Transcribe the full listing exactly, and drop every picture.

Input material:
╭──
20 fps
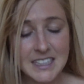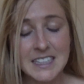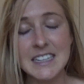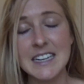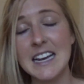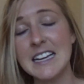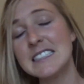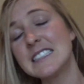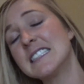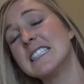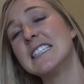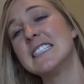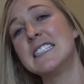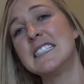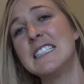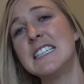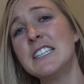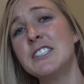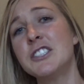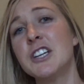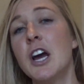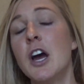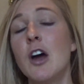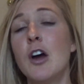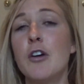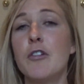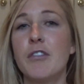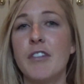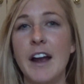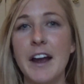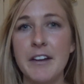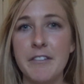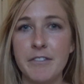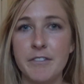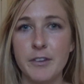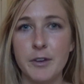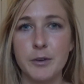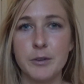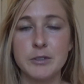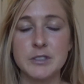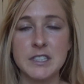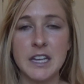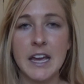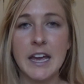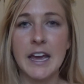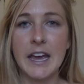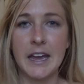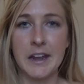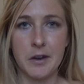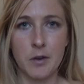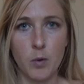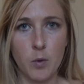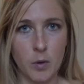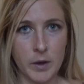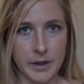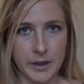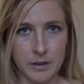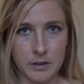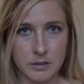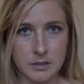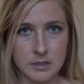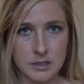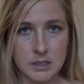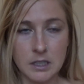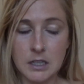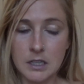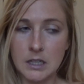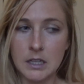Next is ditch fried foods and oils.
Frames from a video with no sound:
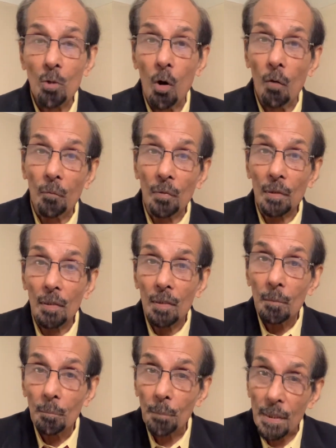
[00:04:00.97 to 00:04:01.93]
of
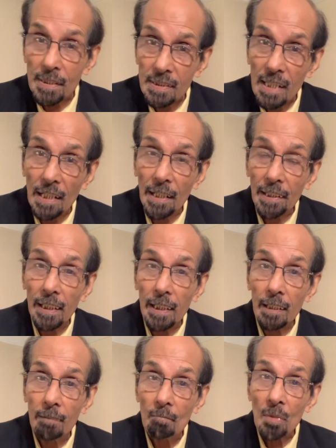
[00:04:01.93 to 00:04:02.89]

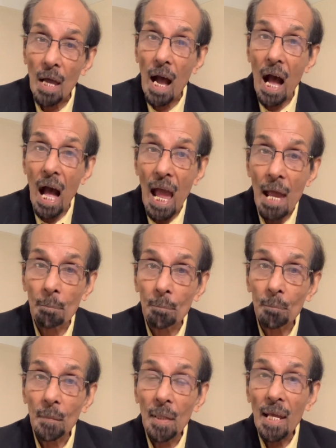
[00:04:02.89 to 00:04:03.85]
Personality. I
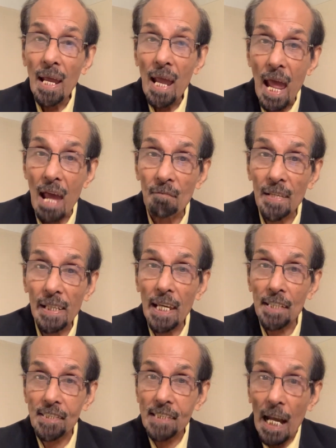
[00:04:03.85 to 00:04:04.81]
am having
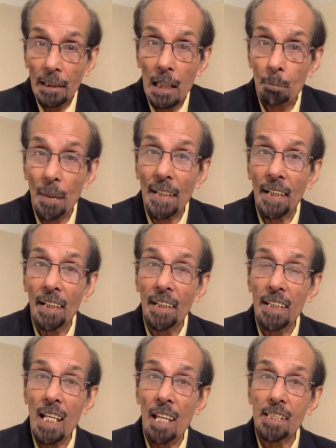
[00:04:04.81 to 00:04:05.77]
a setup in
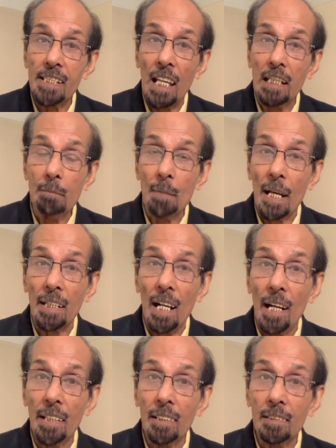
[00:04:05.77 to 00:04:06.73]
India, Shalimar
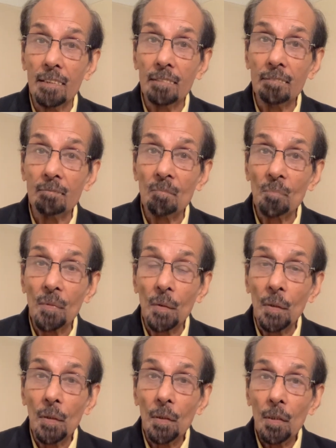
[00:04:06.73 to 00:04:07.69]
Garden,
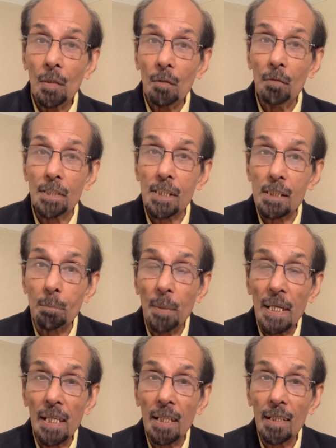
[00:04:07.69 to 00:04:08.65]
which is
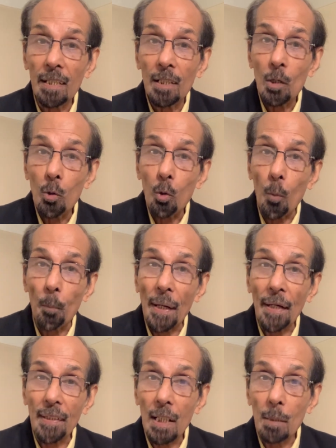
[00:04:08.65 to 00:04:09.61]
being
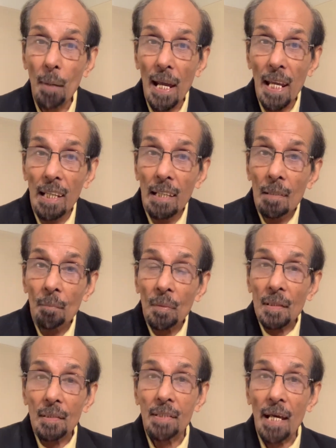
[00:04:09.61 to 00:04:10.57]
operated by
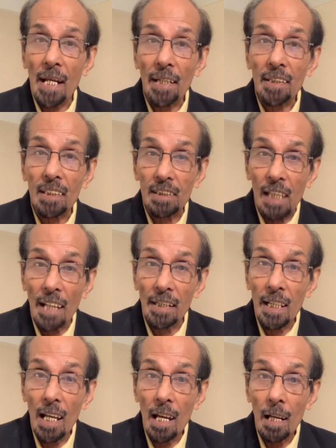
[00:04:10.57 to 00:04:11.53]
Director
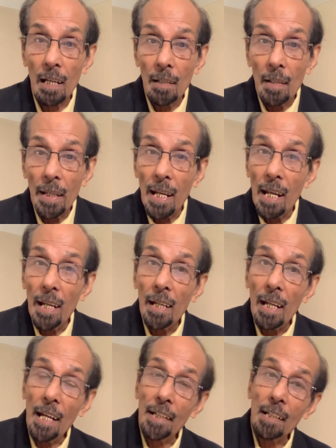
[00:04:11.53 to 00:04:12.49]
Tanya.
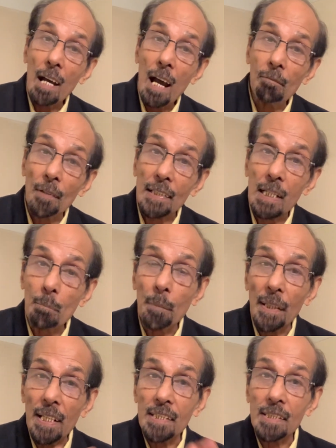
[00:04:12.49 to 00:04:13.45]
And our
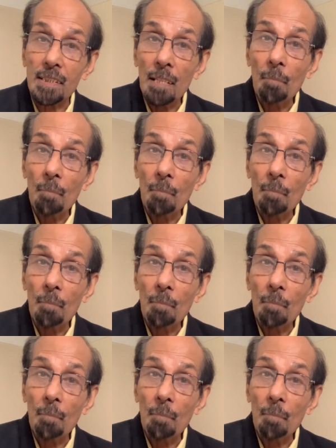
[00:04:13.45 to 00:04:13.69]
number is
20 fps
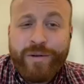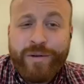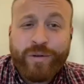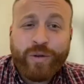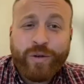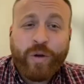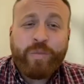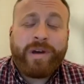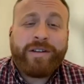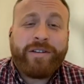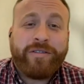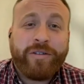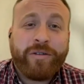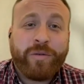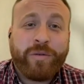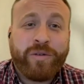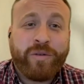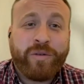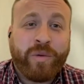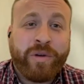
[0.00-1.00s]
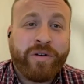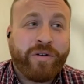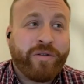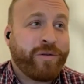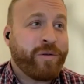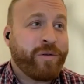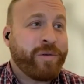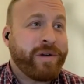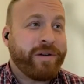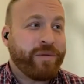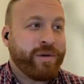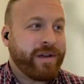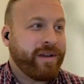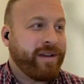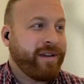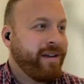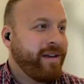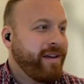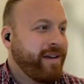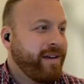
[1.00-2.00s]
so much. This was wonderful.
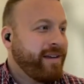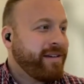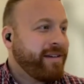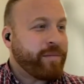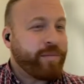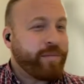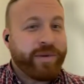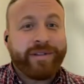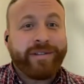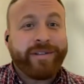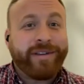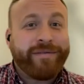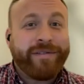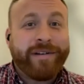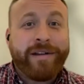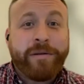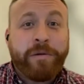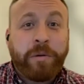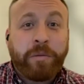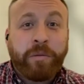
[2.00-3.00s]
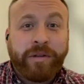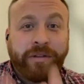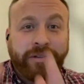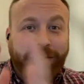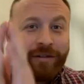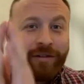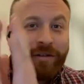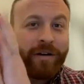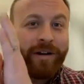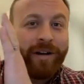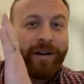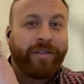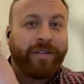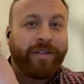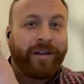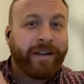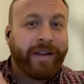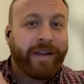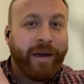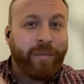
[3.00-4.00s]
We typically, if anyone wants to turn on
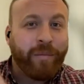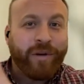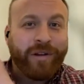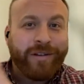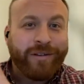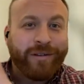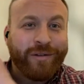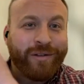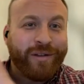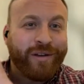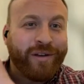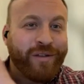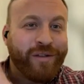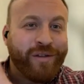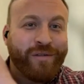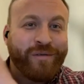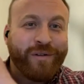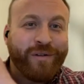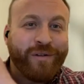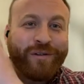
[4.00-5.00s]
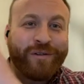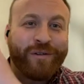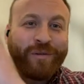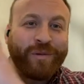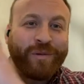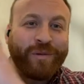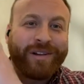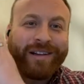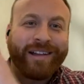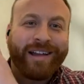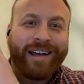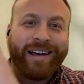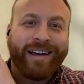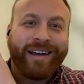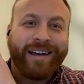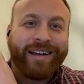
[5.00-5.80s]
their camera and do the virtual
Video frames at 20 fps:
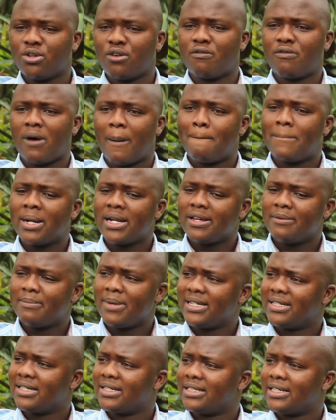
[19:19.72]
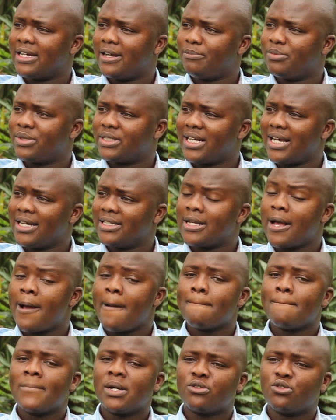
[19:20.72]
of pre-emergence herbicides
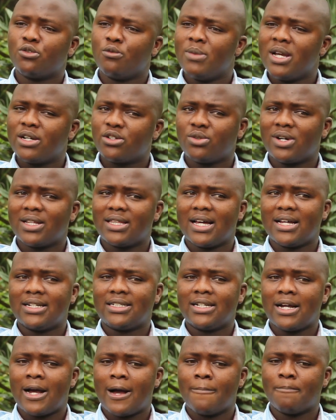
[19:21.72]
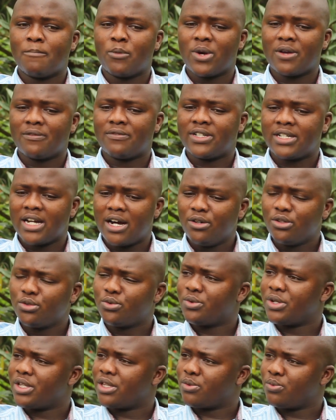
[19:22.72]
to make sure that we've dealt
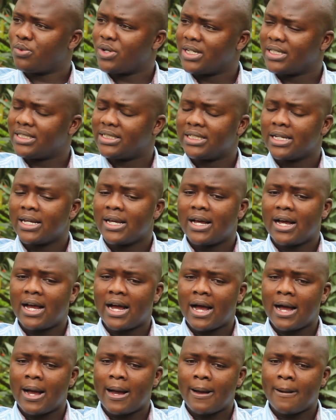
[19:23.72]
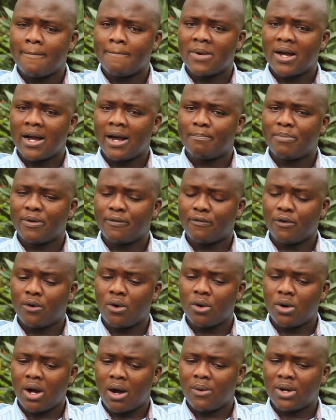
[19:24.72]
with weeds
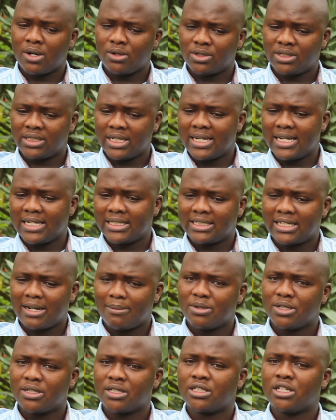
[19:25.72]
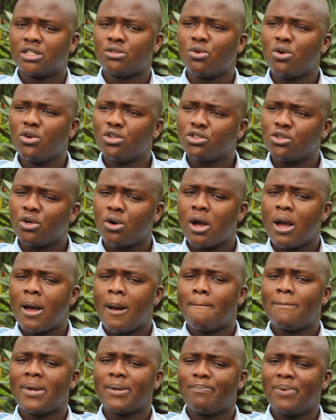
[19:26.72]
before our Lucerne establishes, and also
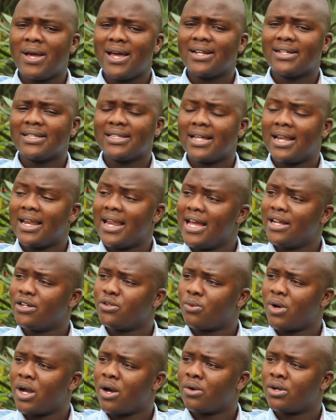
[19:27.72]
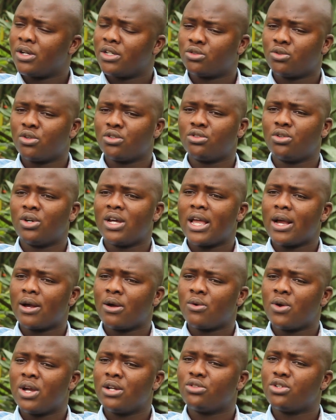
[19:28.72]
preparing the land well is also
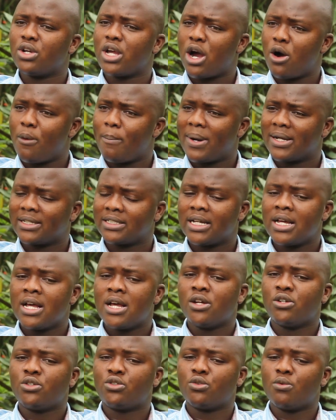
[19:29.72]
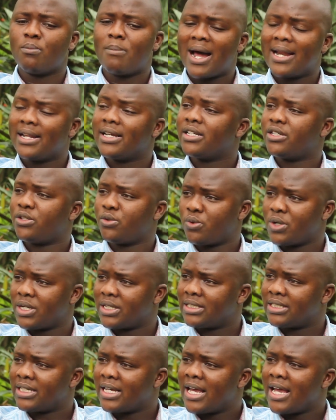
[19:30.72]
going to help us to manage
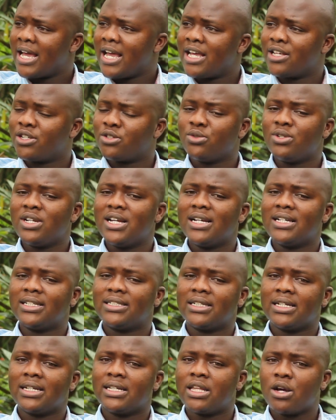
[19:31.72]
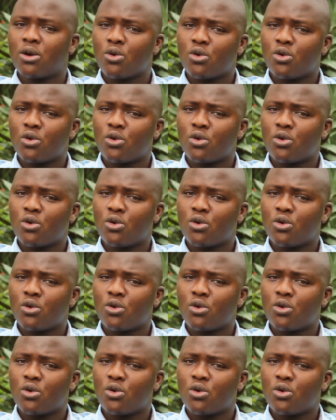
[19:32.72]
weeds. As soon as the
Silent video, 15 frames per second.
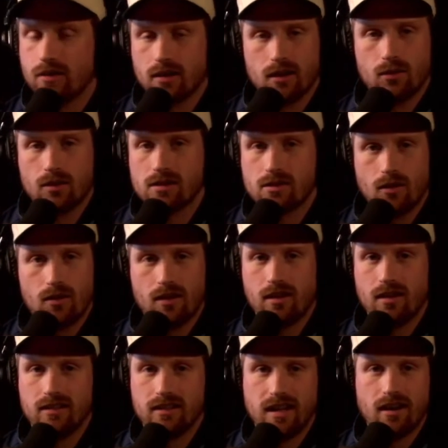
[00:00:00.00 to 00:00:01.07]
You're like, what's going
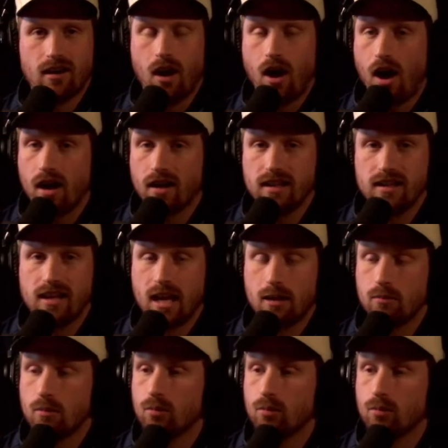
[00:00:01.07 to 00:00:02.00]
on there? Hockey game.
╰──
Output for this exercise:
20 fps
Next is ditch fried foods and oils.
Frames from a video with no sound:
[00:04:00.97 to 00:04:01.93]
of
[00:04:01.93 to 00:04:02.89]

[00:04:02.89 to 00:04:03.85]
Personality. I
[00:04:03.85 to 00:04:04.81]
am having
[00:04:04.81 to 00:04:05.77]
a setup in
[00:04:05.77 to 00:04:06.73]
India, Shalimar
[00:04:06.73 to 00:04:07.69]
Garden,
[00:04:07.69 to 00:04:08.65]
which is
[00:04:08.65 to 00:04:09.61]
being
[00:04:09.61 to 00:04:10.57]
operated by
[00:04:10.57 to 00:04:11.53]
Director
[00:04:11.53 to 00:04:12.49]
Tanya.
[00:04:12.49 to 00:04:13.45]
And our
[00:04:13.45 to 00:04:13.69]
number is
20 fps
[0.00-1.00s]
[1.00-2.00s]
so much. This was wonderful.
[2.00-3.00s]
[3.00-4.00s]
We typically, if anyone wants to turn on
[4.00-5.00s]
[5.00-5.80s]
their camera and do the virtual
Video frames at 20 fps:
[19:19.72]
[19:20.72]
of pre-emergence herbicides
[19:21.72]
[19:22.72]
to make sure that we've dealt
[19:23.72]
[19:24.72]
with weeds
[19:25.72]
[19:26.72]
before our Lucerne establishes, and also
[19:27.72]
[19:28.72]
preparing the land well is also
[19:29.72]
[19:30.72]
going to help us to manage
[19:31.72]
[19:32.72]
weeds. As soon as the
Silent video, 15 frames per second.
[00:00:00.00 to 00:00:01.07]
You're like, what's going
[00:00:01.07 to 00:00:02.00]
on there? Hockey game.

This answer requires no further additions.